What happens to initiate the story is not ordinary, if course. There's a brutal, bloody murder scene. The victim is a teenage girl named Kato (played by Lynn Van Royen, who is fantastic). The key twist is that Kato wakes up in a hotel that has yet to be opened to the public and sees her own dead body. It's in a bathtub, covered in blood.

It takes a short while but Kato realizes that she is in fact, a ghost.

Kato is a very typical teenager living a humdrum life. She wanders away from the appalling scene of her own murder and tries to figure out what has happened. Soon, it dawns on her that only five people can actually see her and, eventually, she comes to realize that they can see her because they are, in some way, connected to her murder.
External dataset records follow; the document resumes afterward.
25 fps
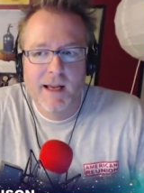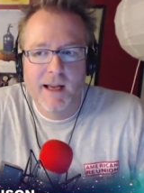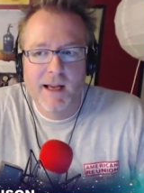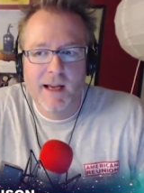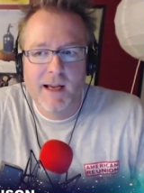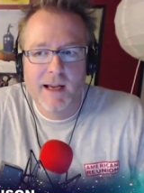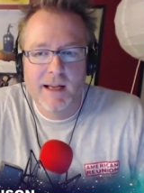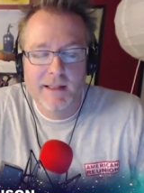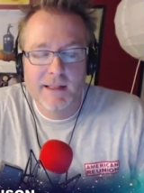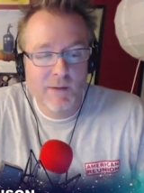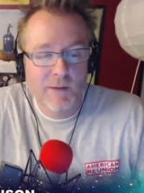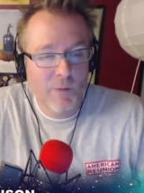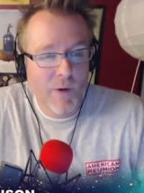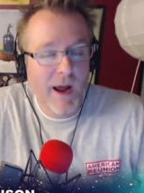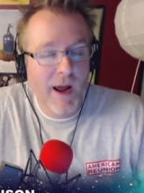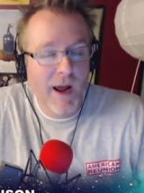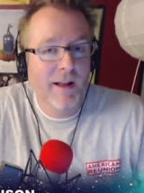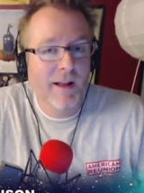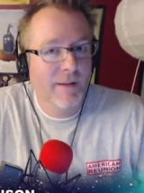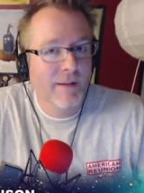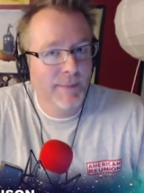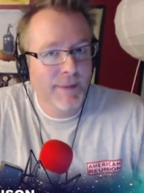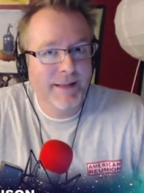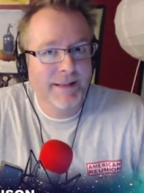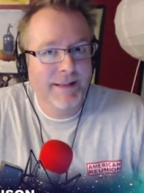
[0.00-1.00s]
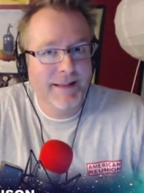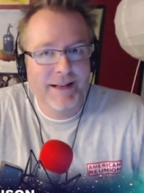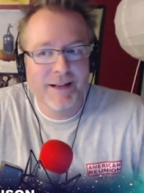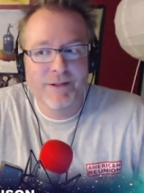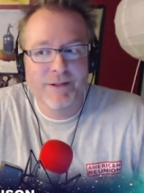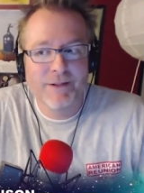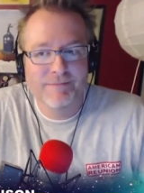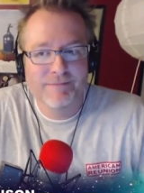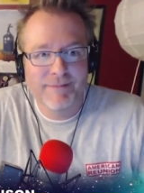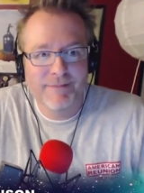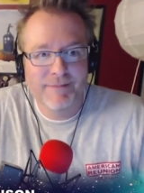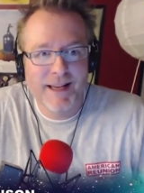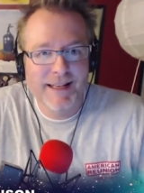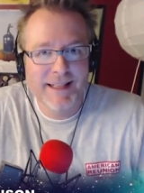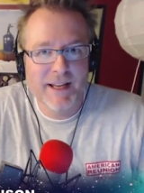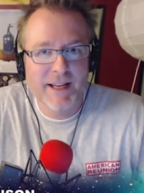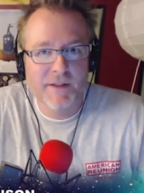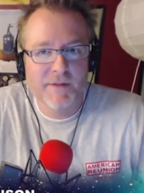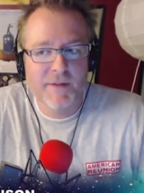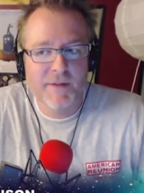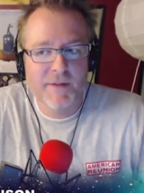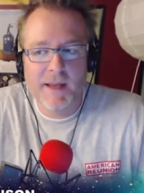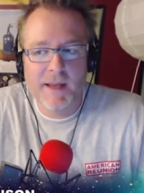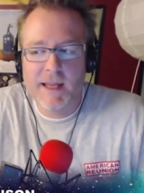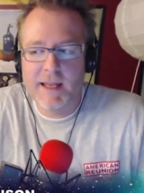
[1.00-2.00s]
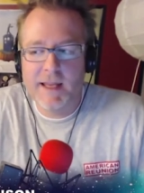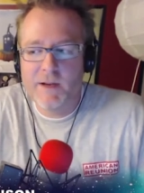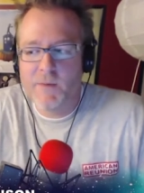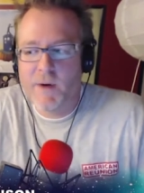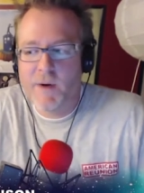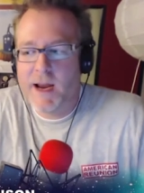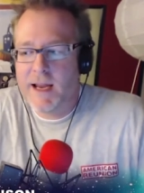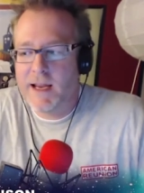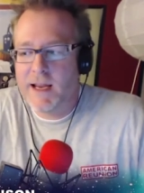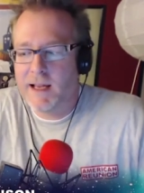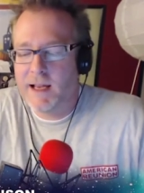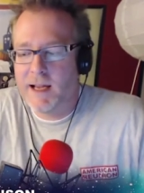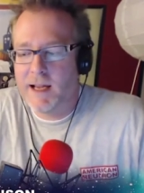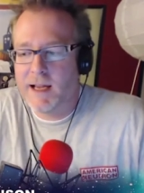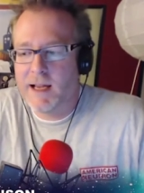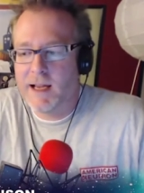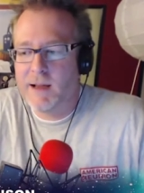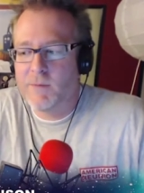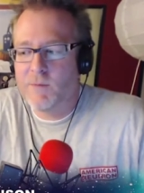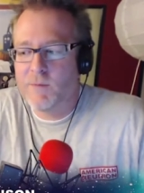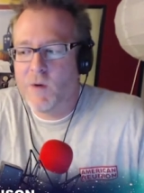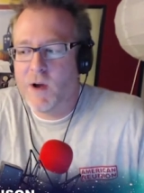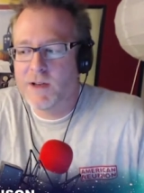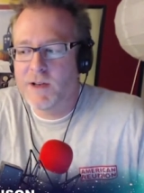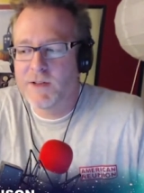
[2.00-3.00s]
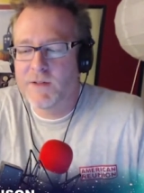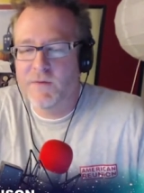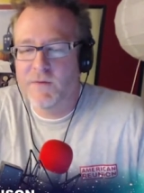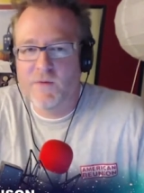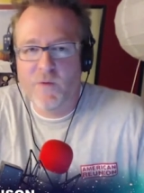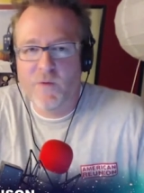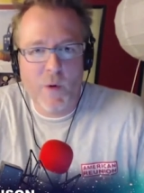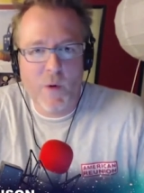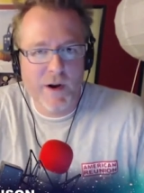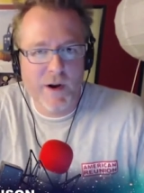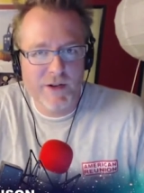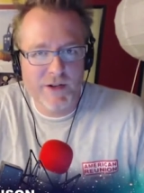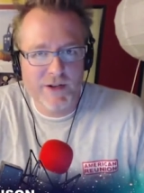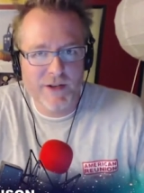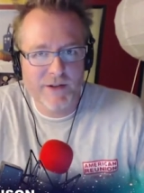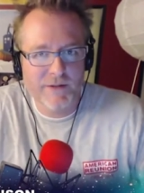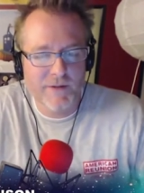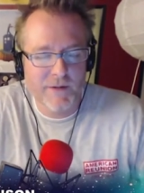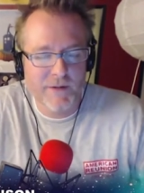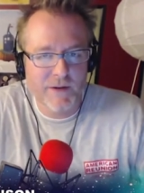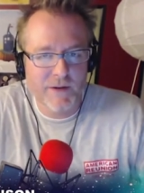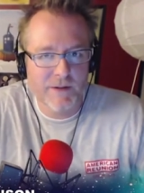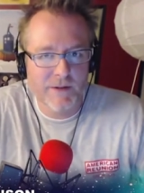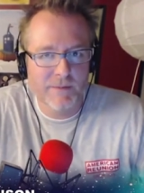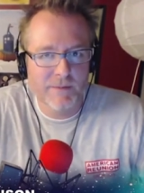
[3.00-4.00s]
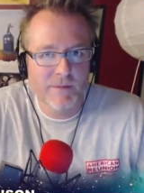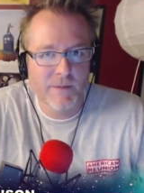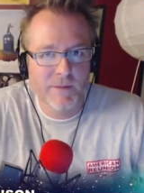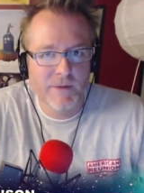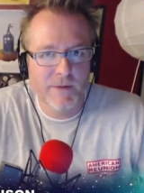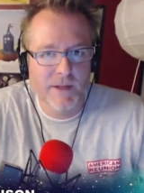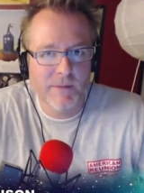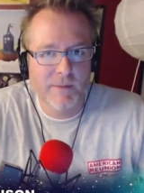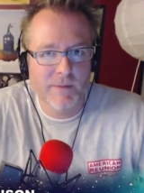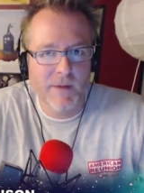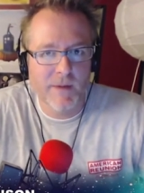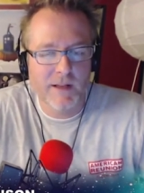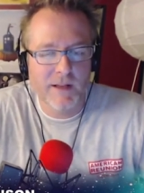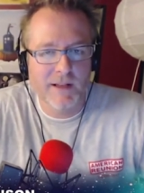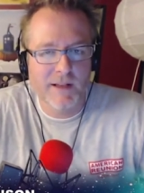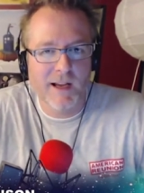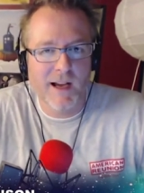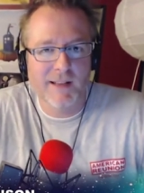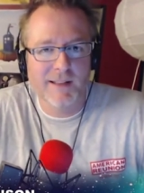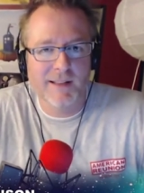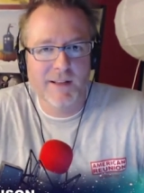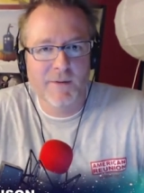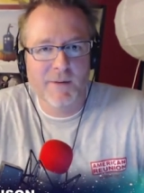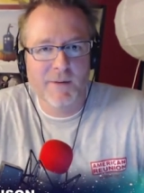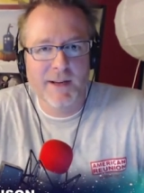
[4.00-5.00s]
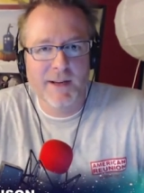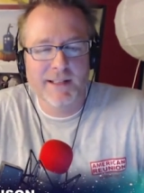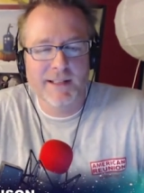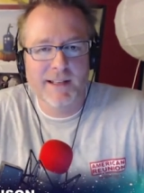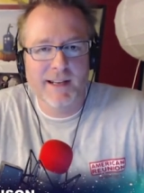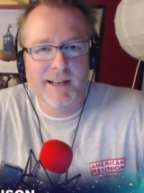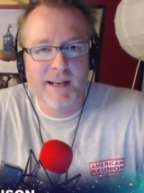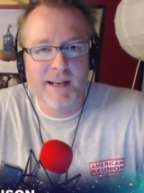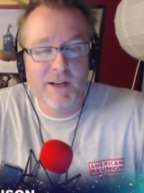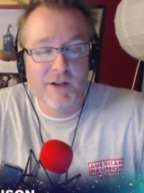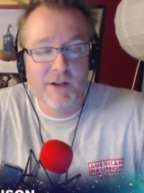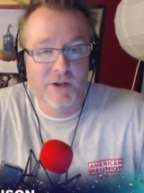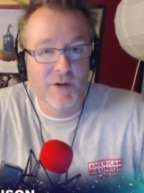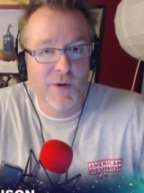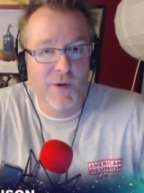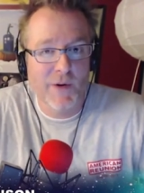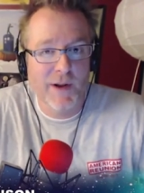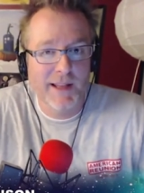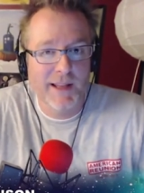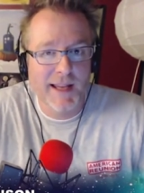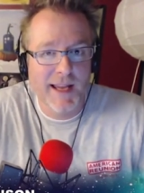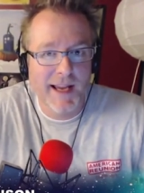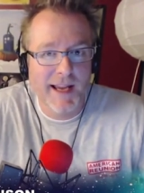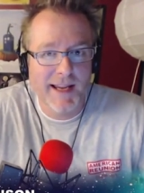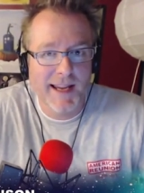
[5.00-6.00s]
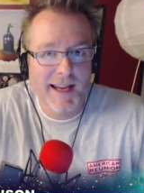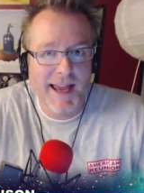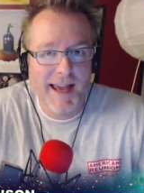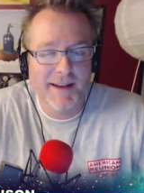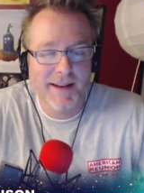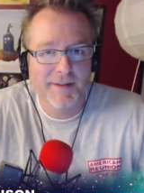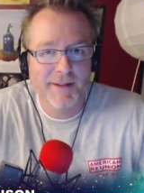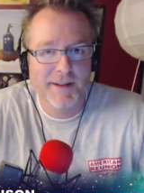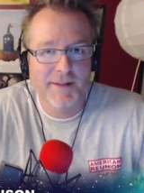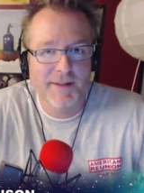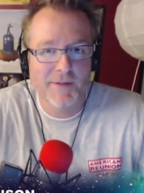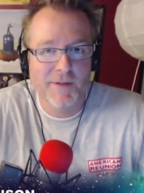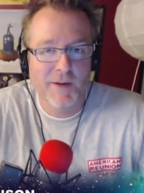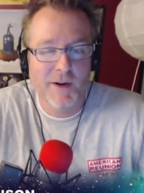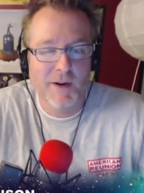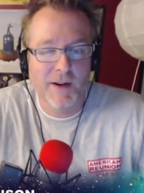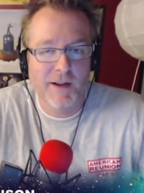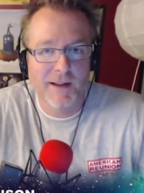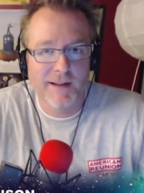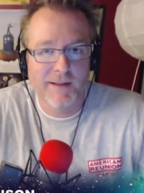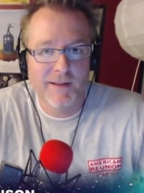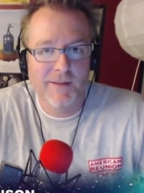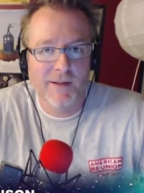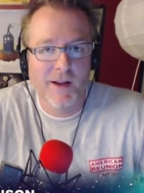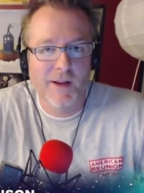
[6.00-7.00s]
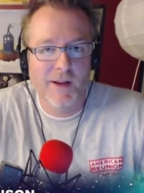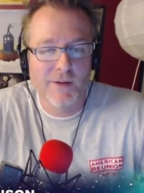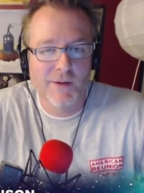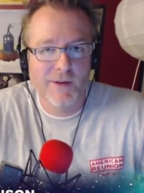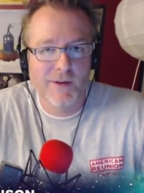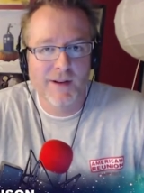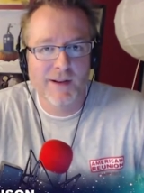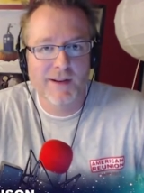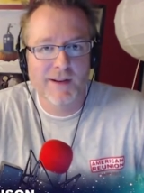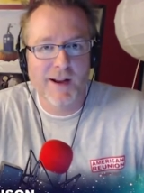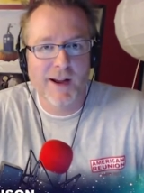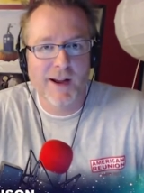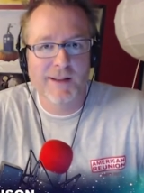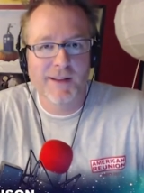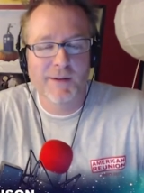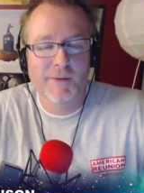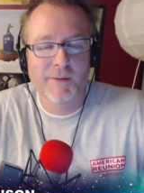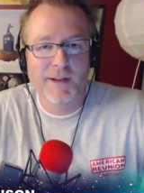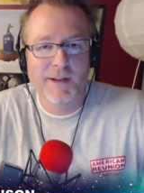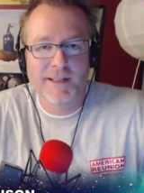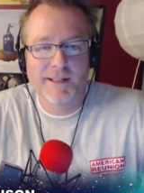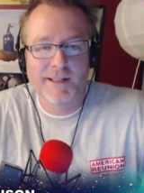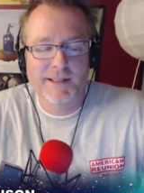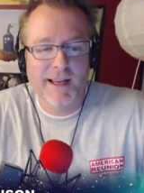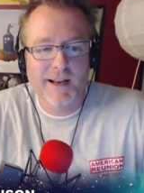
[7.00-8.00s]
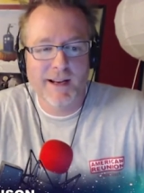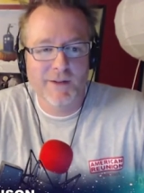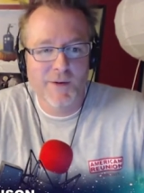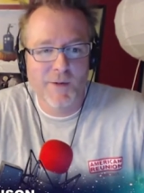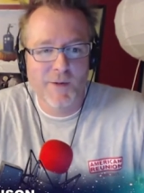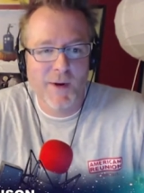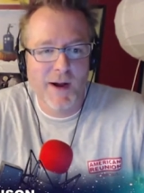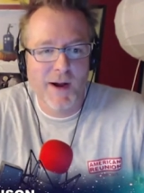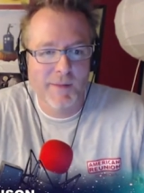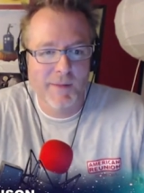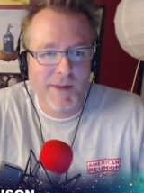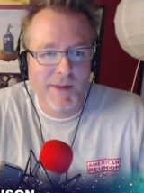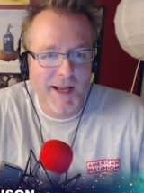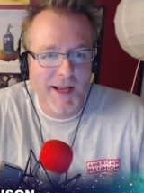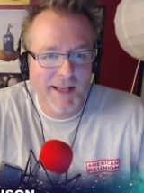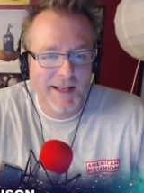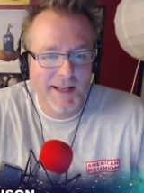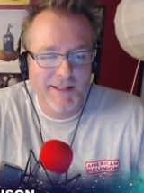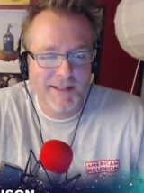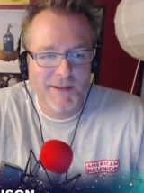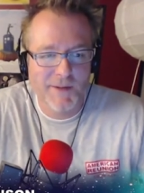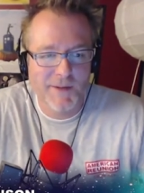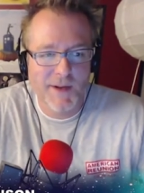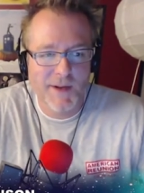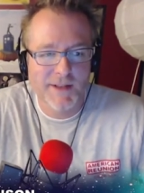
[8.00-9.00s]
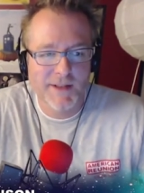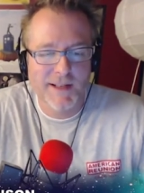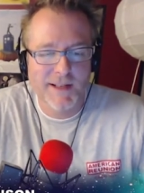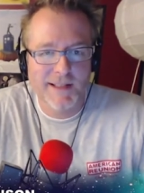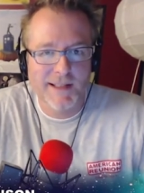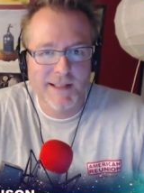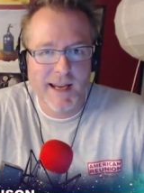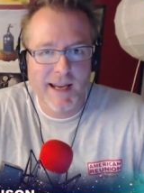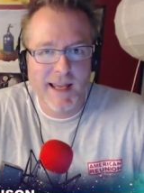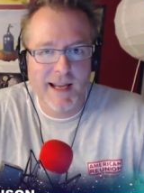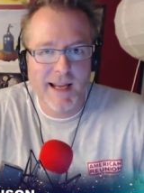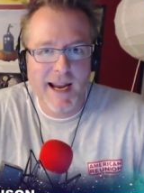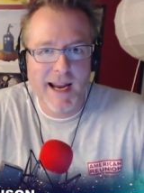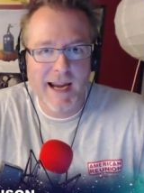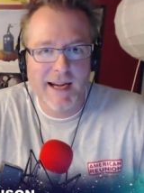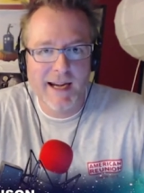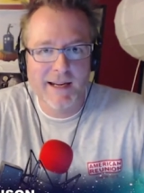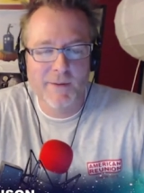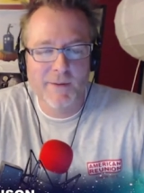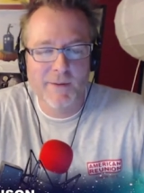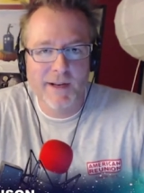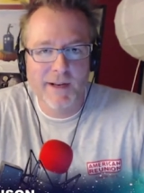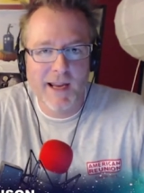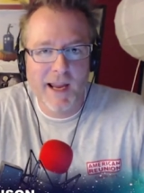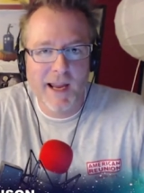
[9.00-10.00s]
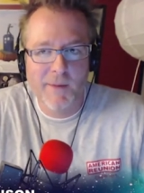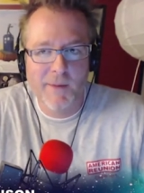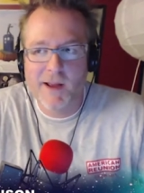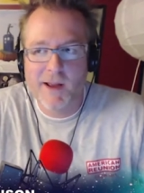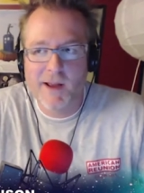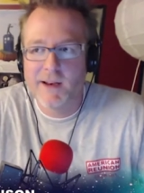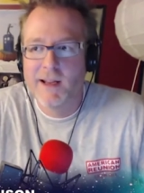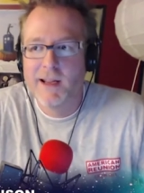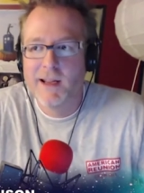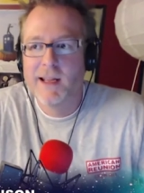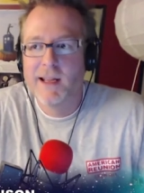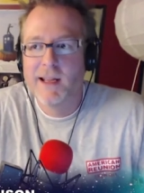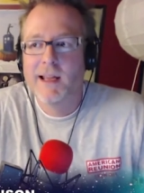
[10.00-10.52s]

Uh, did well, but you know, not enough. Anyway, uh, watching Voyager for some ungodly reason and enjoying the heck out of it for uh, other ungodly reasons. I don't know why I'm liking it so much because I kind of hated it when it came out.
There's nothing of the supernatural about all of this. Kato is a simply a panicky, bewildered teenager trying to figure out what terrible events led to her own murder. She got drunk, she went off with a boy, she thinks, but how did it all lead to murder?

As the mystery unfolds, we get inside day-to-day life in Belgium. The crowded bars, the shops and the working people are seen going about their business. Hardly anyone can see Kato, so she observes all of this with an outsider's keen eye. Suddenly, everything that was humdrum now seems deeply sinister. This is a variation on the storytelling process established in the Scandinavian dramas – a society and culture are explored from within, but from the perspective of the skeptical and the shocked. It is eerily effective here – the camera lingers long in the ordinary kitchens and bedrooms of family homes, asking the viewer to contemplate the horror that is there, just under the surface.

There is also a subtle social-analysis element to what transpires. A teenage girl is obliged to look at the apparent tranquillity of her community and see what traps are laid for young women and how sexual violence simply exists, everywhere. It's just that she failed to realize, when alive, where dangers lurk.

In many ways, Hotel Beau Séjour is not just an imaginative product and offshoot of what the possibly brief, golden period of Scandinavian drama unleashed. It also exhibits the influence of the first season of HBO's True Detective. (CBC's Bellevue also shows the heavy influence of that series.) There is a world-weariness in its approach and strong sense of visual menace in the workaday reality. Everyone carries burdens, it seems, and sometimes those burdens can only be cast off in blinding rage, especially rage aimed at the young.

This is not a crime drama for anyone who is impatient with slow-moving storylines. At times it is emotionally circumspect and at times it is very direct. The scene in which Kato realizes that her own mother cannot see or hear her is very powerful. Adding to the power is the child's realization of how much her mother loves her and what pain her disappearance has caused.

Perhaps it's true that dramas from Denmark, Sweden and Norway are in decline now. But astonishingly good drama is being made in Europe. Hotel Beau Séjour is one – an ambitious, affecting mystery and definitely worth watching.